2. Gender as a Social Determinant of Health – which includes teachings on gendered nature of health conditions, gender bias in diagnosis, the stigma and other consequences of certain illnesses on women, gender issues in current health programmes and policies and the gender differences in access to resources and health care.

3. Gender Based Violence – the content based on this theme includes definitions of different kinds of violence, prevalence of different types of gender based violence and their linkages with health, the role of health providers in responding to gender-based violence, the various laws, guidelines/protocols and their mandate for doctors and health facilities.

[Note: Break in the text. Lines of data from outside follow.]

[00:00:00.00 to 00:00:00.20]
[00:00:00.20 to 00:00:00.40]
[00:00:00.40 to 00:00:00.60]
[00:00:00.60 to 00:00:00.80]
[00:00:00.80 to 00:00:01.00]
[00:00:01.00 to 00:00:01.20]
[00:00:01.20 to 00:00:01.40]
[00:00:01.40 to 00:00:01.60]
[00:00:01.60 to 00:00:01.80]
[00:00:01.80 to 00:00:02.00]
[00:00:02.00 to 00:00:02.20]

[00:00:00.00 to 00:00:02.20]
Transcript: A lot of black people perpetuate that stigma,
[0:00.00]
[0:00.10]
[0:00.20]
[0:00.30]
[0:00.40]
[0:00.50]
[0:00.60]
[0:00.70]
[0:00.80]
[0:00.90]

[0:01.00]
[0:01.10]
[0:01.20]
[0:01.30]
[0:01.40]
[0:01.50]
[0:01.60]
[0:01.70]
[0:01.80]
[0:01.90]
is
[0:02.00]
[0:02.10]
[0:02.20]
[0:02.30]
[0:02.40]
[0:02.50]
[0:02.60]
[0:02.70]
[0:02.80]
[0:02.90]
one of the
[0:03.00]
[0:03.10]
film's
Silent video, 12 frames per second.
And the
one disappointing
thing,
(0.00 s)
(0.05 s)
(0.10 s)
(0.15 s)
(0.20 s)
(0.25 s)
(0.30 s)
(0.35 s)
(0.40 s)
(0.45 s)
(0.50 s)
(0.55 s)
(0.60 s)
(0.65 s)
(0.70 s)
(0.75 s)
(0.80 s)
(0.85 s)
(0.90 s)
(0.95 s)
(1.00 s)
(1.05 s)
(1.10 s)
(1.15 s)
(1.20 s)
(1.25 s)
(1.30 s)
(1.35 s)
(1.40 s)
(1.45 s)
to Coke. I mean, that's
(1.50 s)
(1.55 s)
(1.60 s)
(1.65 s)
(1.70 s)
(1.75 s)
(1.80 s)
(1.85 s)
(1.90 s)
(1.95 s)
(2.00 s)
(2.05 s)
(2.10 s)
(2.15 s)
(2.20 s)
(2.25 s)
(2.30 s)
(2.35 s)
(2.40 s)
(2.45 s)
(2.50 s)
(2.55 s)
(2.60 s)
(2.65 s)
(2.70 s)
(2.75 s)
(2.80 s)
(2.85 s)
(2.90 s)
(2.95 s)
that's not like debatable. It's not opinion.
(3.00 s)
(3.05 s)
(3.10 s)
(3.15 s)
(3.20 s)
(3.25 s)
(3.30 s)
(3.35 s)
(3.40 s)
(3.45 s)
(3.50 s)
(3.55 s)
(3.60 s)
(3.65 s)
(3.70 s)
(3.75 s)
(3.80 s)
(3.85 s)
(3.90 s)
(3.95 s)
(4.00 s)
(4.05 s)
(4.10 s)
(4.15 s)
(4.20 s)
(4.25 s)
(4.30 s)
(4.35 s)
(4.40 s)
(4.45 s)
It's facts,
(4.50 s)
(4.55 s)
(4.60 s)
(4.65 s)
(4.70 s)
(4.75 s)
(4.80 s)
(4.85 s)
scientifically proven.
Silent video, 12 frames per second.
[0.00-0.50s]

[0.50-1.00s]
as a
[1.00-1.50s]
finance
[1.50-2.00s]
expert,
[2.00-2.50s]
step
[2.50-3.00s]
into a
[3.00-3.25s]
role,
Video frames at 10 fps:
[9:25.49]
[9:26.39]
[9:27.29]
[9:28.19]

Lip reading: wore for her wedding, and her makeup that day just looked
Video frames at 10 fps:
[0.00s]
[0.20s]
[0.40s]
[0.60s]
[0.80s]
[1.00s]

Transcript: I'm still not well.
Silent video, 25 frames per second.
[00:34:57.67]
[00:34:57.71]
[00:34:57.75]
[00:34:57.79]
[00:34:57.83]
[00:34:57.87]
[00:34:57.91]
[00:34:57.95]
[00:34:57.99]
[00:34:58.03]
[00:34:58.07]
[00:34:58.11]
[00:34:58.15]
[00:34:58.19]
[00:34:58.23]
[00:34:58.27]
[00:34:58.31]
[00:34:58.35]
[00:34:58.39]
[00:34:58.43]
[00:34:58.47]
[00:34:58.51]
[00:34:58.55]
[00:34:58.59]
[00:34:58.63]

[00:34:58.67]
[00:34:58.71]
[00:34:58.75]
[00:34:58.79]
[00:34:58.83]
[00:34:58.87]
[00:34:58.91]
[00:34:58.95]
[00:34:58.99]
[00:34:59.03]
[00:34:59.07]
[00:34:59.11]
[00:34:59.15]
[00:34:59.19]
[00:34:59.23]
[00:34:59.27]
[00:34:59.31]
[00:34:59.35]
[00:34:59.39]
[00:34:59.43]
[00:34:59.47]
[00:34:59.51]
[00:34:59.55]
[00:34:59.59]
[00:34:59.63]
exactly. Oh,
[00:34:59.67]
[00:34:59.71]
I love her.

4. Abortion, Contraception and Sex Selection – which focuses on providing nuanced understanding of the laws of medical termination of pregnancy and on prevention of misuse of pre-conception and pre-natal diagnostic techniques (PCPNDT), and clarifying that the PCPNDT Act does not restrict access to abortion. Several issues regarding abortion and contraception are included.

5. Ethical Issues in Practice – which focuses on ethical issues in practice, including concepts of informed consent/refusal, privacy and confidentiality, recognition of patient’s rights and gender sensitivity in history taking and examination.

These modules complement undergraduate teaching as they provide medical educators with evidence and participatory methods to integrate gender concerns. A total of 81 gender integrated lectures across five disciplines – obstetrics and gynaecology, community medicine, internal medicine, forensic science and toxicology, and psychiatry – have been developed and taught across 5.5 years of MBBS curriculum.

The modules have been reviewed by the academic council of MUHS and issued to all the government medical colleges in Maharashtra since 2018. These modules are evidence based as they  were tested through a research and indicated high feasibility in teaching them as a part of MBBS course

In conclusion, an Indian medical graduate can be locally and globally relevant only when she is able to look beyond the biomedical realm of knowledge and competencies – and develop a lens that considers the social determinants of health to be an integral part of care-giving.

The authors would like to acknowledge review comments by Dr Padmini Swaminathan.

Sangeeta Rege, Ajinkya Deshmukh and Amruta Bawdekar are coordinator, research associate and research officer – all at the Centre for Enquiry into Health and Allied Themes (CEHAT).